Repeat the records below exactly, leaving out any pictures.

### Excerpted data

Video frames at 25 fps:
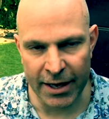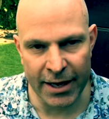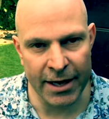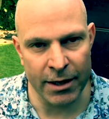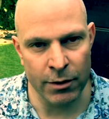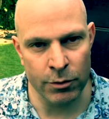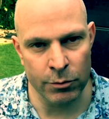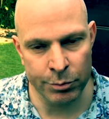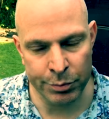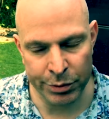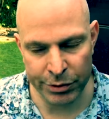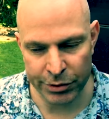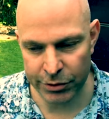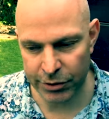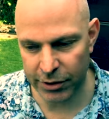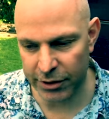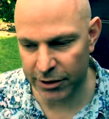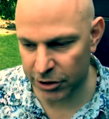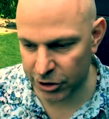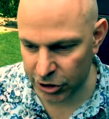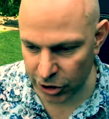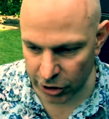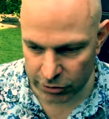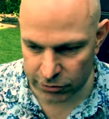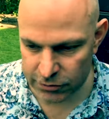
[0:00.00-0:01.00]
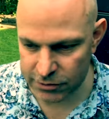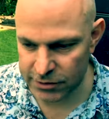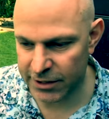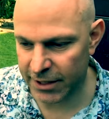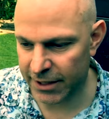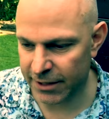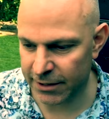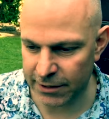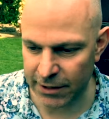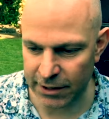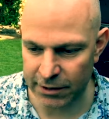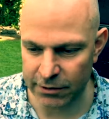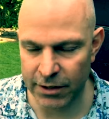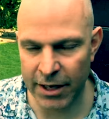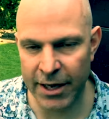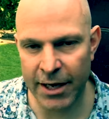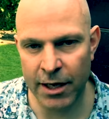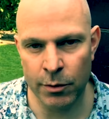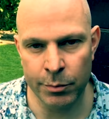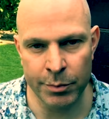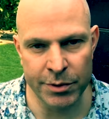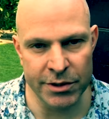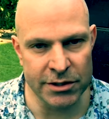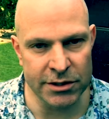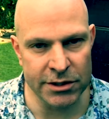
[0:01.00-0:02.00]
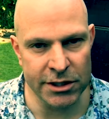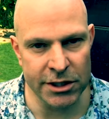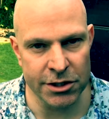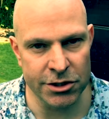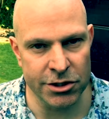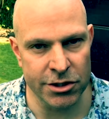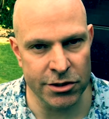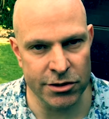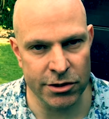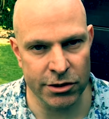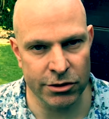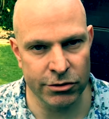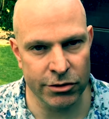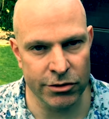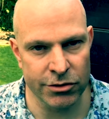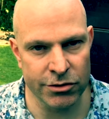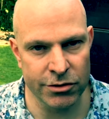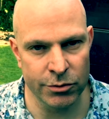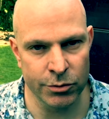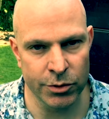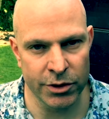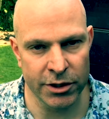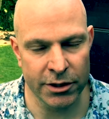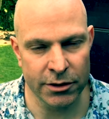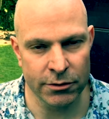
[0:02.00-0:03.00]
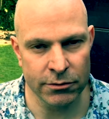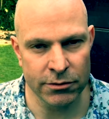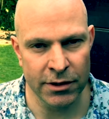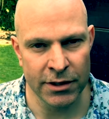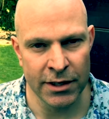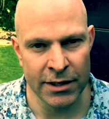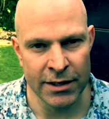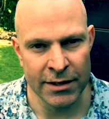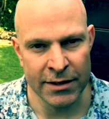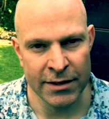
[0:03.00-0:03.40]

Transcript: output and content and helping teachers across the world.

######

Answer section
Video frames at 25 fps:
[0:00.00-0:01.00]
[0:01.00-0:02.00]
[0:02.00-0:03.00]
[0:03.00-0:03.40]

Transcript: output and content and helping teachers across the world.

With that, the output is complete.